= Centre for Sustainability =

Educational organization at the University of British Columbia

The Continuing Studies Centre for Sustainability (CFS) is an educational organization at the University of British Columbia (UBC). The Centre's aim is to bring academic and industry expertise to the wider community by providing sustainability education and training programs for individuals, organizations and communities.
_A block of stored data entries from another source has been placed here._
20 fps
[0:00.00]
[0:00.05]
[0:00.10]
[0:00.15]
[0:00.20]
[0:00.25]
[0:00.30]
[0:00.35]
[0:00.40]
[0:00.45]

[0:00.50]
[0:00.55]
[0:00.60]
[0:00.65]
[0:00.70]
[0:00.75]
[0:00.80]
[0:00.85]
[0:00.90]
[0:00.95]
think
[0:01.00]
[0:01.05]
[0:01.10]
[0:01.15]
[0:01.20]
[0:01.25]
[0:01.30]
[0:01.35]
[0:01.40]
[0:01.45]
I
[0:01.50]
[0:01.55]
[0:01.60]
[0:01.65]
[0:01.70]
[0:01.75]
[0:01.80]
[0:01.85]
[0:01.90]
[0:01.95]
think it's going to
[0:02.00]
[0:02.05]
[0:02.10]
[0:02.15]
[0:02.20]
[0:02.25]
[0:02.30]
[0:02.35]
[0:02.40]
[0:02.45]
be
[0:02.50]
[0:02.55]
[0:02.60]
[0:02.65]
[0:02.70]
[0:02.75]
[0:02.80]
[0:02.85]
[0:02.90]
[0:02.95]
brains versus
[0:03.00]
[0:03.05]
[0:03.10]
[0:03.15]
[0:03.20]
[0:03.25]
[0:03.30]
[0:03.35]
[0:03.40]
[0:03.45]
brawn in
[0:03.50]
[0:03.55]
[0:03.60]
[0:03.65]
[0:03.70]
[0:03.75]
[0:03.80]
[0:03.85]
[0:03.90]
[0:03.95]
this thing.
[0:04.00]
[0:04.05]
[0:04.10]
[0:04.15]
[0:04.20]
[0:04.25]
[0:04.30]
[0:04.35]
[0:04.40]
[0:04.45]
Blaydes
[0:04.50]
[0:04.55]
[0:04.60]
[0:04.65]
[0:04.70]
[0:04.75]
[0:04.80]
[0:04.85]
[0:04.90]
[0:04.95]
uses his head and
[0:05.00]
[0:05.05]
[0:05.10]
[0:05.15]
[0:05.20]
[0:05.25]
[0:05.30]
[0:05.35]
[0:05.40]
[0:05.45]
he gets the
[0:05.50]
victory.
Former British Columbia Premier and Vancouver Mayor Mike Harcourt – a long-time advocate of sustainable cities and communities – is the associate director of the Centre.

==Programs==
Programs at the Centre for Sustainability include:

- Sustainability Management Program, for individuals who wish to take the lead in helping to build sustainability into their organizations.
- Summer Institute in Sustainability Leadership, an award-winning one-week professional development program focused on developing organization-wide sustainability policies, procedures and projects.
- Certificate in Decision Making for Climate Change, an online program offered jointly with three partner universities with the aim of providing students with the most up-to-date knowledge on climate change issues, including how to develop and implement an effective response plan.
- Green Building and LEED Credentials, in-depth professional development courses in Passive House construction and courses on green building and the LEED certification system.

UBC Continuing Studies units also collaborate with community partners to offer free public lectures and podcasts that share perspectives and encourage debate on sustainability topics.

==Leadership==
- Mike Harcourt, Associate Director
- William Koty, Director
- Katie Jane Morrell, Program Leader
- Diana McKenzie, Program Leader

==Educational aims==
- Vision: A world that understands, desires, and pursues sustainability.
- Mission: To serve as a catalyst for empowering people and mobilizing ideas, resources and organizations to help encourage sustainable communities, locally and globally. In pursuit of this mission, we commit to engage and inform adult learners by developing relevant and inspirational educational programs that responds to the emerging opportunities, challenges and needs in the field of sustainability, and that leverage expertise and relationships from UBC and the wider community.